My Word


My mom said something interesting to me this morning. She had a radio interview last night and the dude pronounced her name wrong. After efusive apologies she said, ‘Don’t worry about it, I know who I am.’

Yep, this is the one. The most pretentious blog I can write.

My least favorite part of any play I do is the curtain call. Actually, even worse than the curtain call is the elongated conversation that takes place afterwards where people give you the play by play opinion of what you have just done.

It isn’t that I can’t handle criticism, quite the opposite. I don’t care. These are conversations that I am dying to get out of. There is a great scene in American in Paris, toward the beginning, when Gene Kelly’s character, selling his paintings on the side of the road, is approached by an American student studying art in France. It may seem weird to get life lessons from an old musical, but the scene is amazing. She asks him a question about his use of perspective, and he tells her to beat it. “If you like my paintings, I won’t really care and you won’t buy anything anyway.
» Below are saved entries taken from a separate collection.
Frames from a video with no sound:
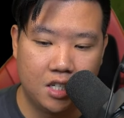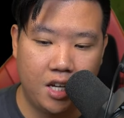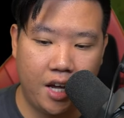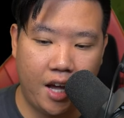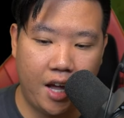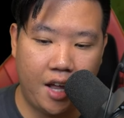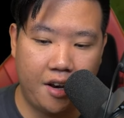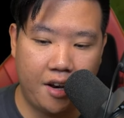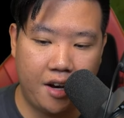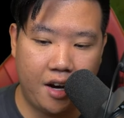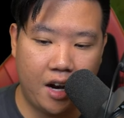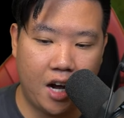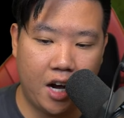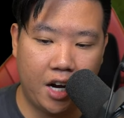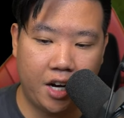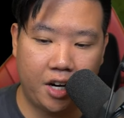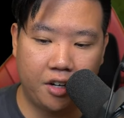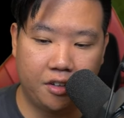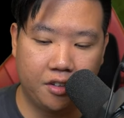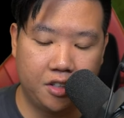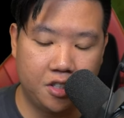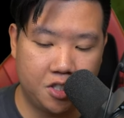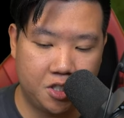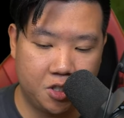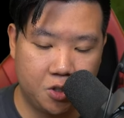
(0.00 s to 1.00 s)
And then
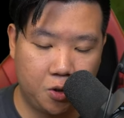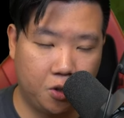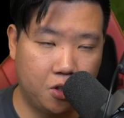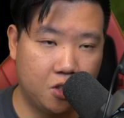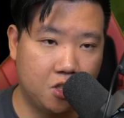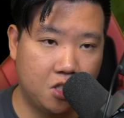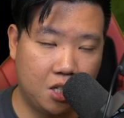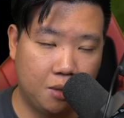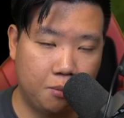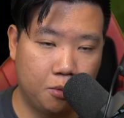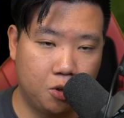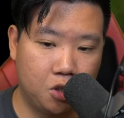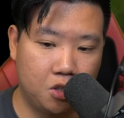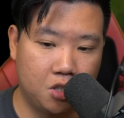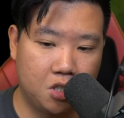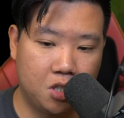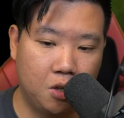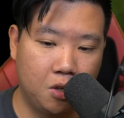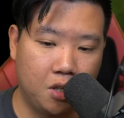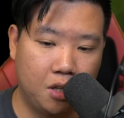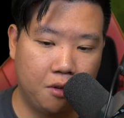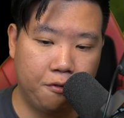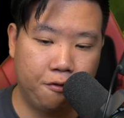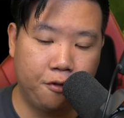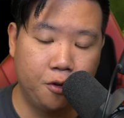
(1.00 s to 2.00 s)
iron, there's no consumption.
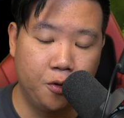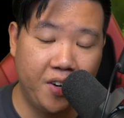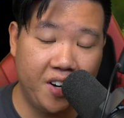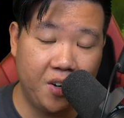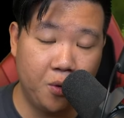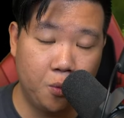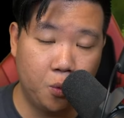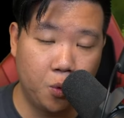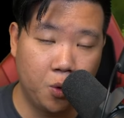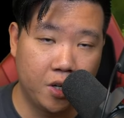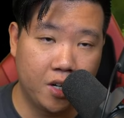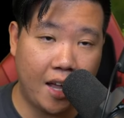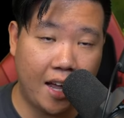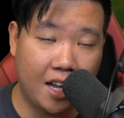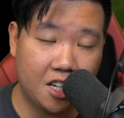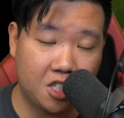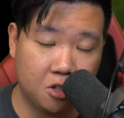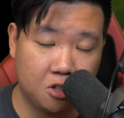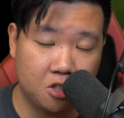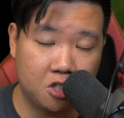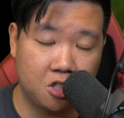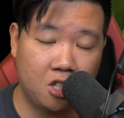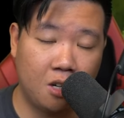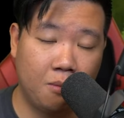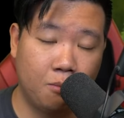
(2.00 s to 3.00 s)
So the food and wood has
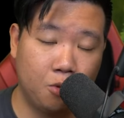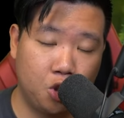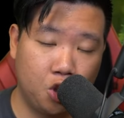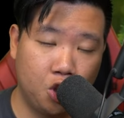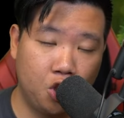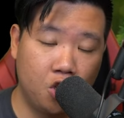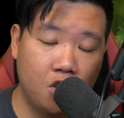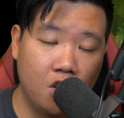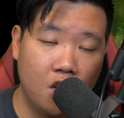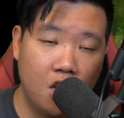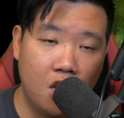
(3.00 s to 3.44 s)
consumption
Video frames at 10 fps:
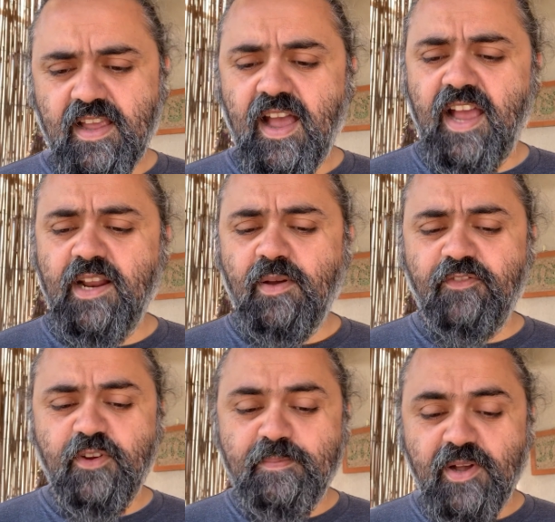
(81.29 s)
I know
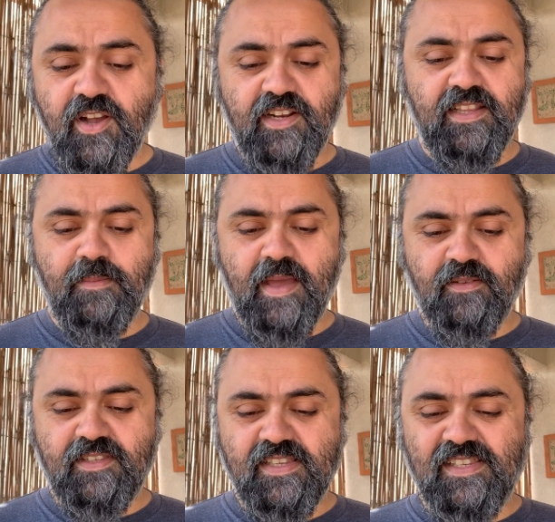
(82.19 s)
every bird in the
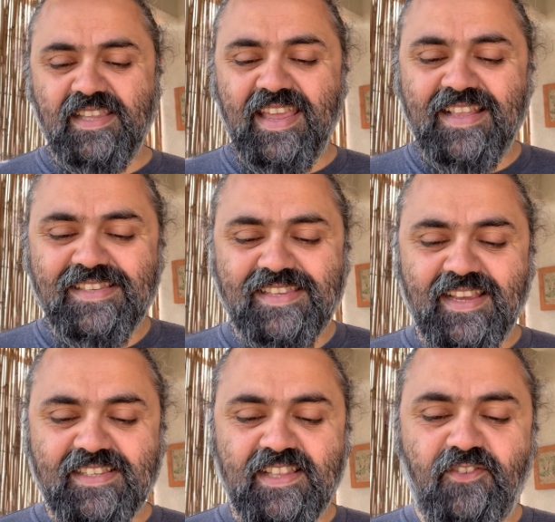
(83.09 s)
mountains, and the
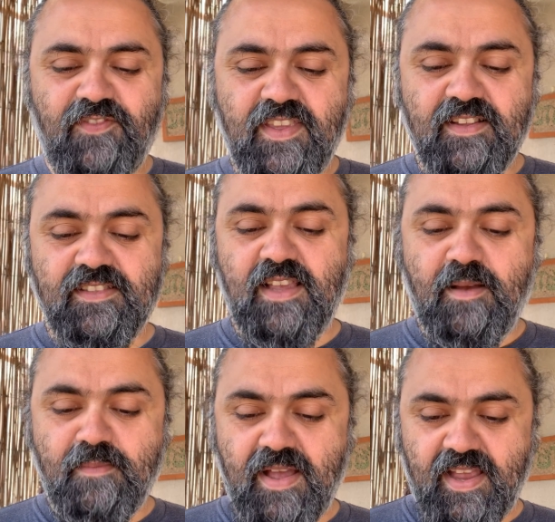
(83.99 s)
insects in the fields are
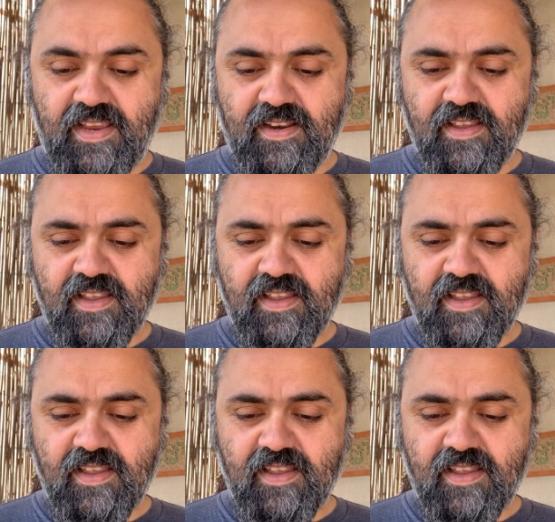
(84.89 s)
mine.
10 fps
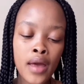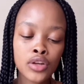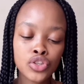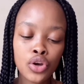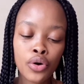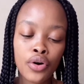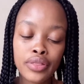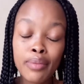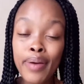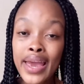So
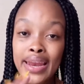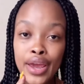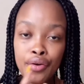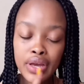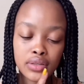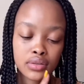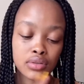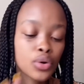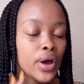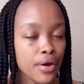the pain areas.
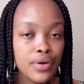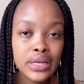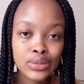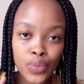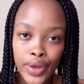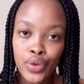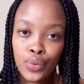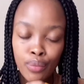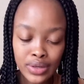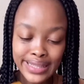So areas where
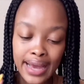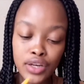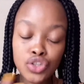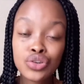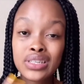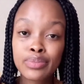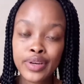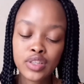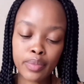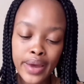you're most likely to
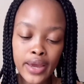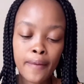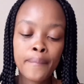experience the pain.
If you don’t like them, it’ll just make me mad. So clear out, sister.”

I know when I have done something good, I don’t need anyone confirming it. People don’t get jobs because producers see them in plays, there isn’t a single person’s opinion that will actually change my life. I also know when I have done something bad. And people’s polite deflection of criticism (the “you guys really pulled it off!” or “you must be really proud!” kind) just piss me off.
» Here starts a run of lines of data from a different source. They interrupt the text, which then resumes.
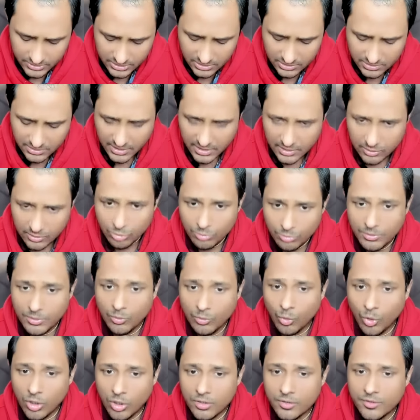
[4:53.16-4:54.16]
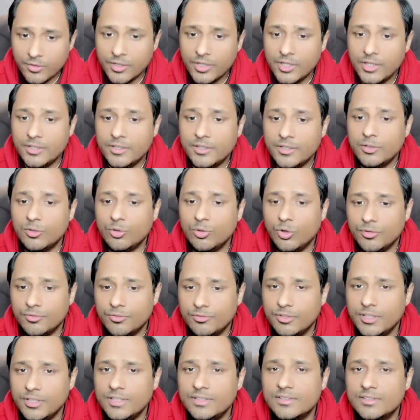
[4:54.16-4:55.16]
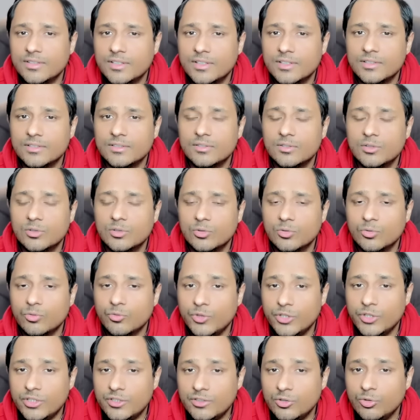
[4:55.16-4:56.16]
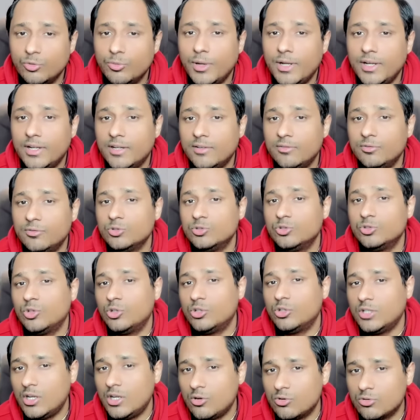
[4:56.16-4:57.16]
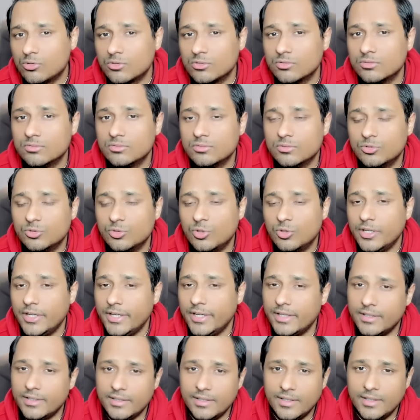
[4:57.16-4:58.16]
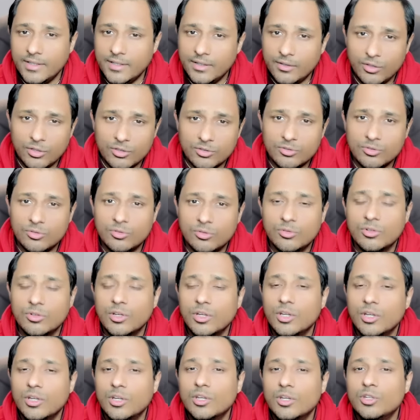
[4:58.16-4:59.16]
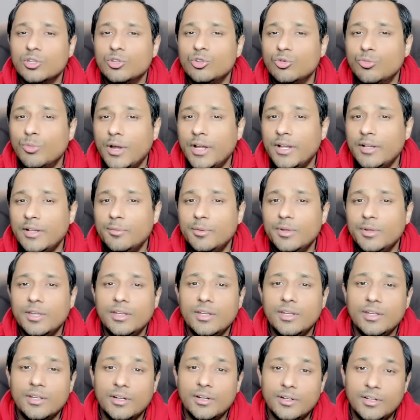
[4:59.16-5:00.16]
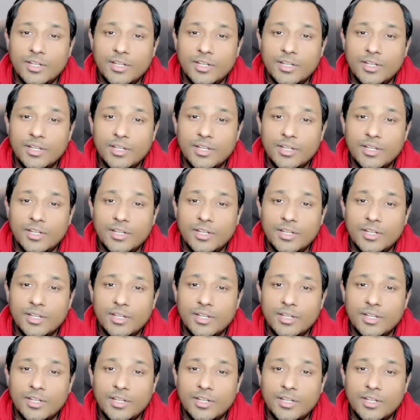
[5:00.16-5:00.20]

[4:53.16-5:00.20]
there could be work related conflicts which you might have to sort out. So again, here also you might be in a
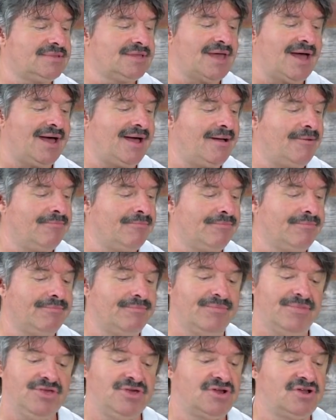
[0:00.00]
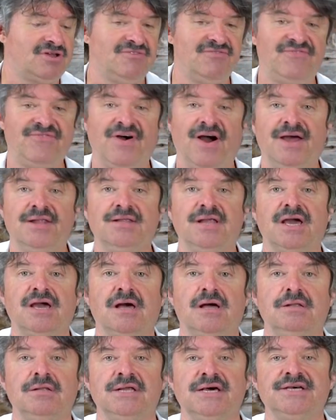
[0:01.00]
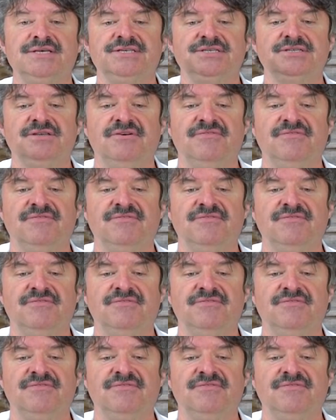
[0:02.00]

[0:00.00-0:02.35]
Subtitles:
you can find like a list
People seem to feel a need to give their opinion, which is fine, as long as everyone understands that it is for the benefit of the observer, not the observed. The moment that I affected you when I was on stage is the actual moment, I felt it and you felt it. The commentary on that moment is generally not only wasted, it sort of cheapens it. Many actors say they never read reviews, but I honestly never have. I have also withdrawn my name from every award consideration.*

Last night I saw a series of one acts, produced by some friends, and one of the scenes featured an actress I really like playing an institutionalized woman talking to her doctor. The actor playing the doctor had skill as an actor, and was about 5 foot 7 and rail thin, so, y’know, perfect for TV where they hire miniature people. I was enjoying the scene somewhat, particularly her, when I realized that what had stopped me from liking it any further was the guy.
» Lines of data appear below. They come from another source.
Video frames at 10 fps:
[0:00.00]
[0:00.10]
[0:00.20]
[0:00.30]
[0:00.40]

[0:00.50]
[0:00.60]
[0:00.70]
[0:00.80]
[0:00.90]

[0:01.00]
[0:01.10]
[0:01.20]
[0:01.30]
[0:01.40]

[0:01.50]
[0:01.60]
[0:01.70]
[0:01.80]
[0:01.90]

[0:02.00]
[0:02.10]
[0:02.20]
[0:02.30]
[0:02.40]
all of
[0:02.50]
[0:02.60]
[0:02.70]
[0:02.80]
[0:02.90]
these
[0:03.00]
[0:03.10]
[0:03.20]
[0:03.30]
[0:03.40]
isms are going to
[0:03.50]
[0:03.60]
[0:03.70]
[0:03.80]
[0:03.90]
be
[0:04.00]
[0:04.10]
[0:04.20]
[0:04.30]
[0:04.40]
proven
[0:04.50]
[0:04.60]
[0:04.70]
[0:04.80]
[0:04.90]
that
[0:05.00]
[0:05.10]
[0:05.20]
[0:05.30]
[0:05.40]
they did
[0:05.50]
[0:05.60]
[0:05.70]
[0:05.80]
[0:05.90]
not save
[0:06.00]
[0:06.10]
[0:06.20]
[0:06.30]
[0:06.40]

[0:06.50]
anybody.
He was wearing maybe five days growth of stubble on his face. Just enough to increase the edge of his jaw and give him that ‘oldest brother on Party of Five’ look. Just enough to let us know that he was performing, but also aware of his performance. How exactly would a 23 year old guy be already working as a medical doctor, able to dispense prescriptions? And why would a professional have a ‘I’ve been wrestling crocs in the Amazon’ beard? I’m sure the ‘industry’ people who saw these one acts last night can’t wait to give him a slot as a younger brother on ‘According to Jim’, or a shot at the new ‘Bachelor’ or maybe the fourth dude in a new boy band, but the whole thing made me want to break each tooth out of his head with my bare fist.

On the other hand, I like it when people remind me that they love me, y’know, as a dude. I like it when my brothers and sisters and parents say it, I like it when my friends say it (in their own retarded ways). I don’t mean that I want to live a life uncommented upon, but my theater life has become actually more like religion for me. The fact that I have finally agreed to worship in public doesn’t make it any less a personal thing for me.

*The only award I have ever accepted is the Cecil B. Davis Dance Is My Life award, presented by the Iowa City Community Theater. I did the bottle dance in Fiddler and after what felt like a six month run I never dropped a bottle off my head.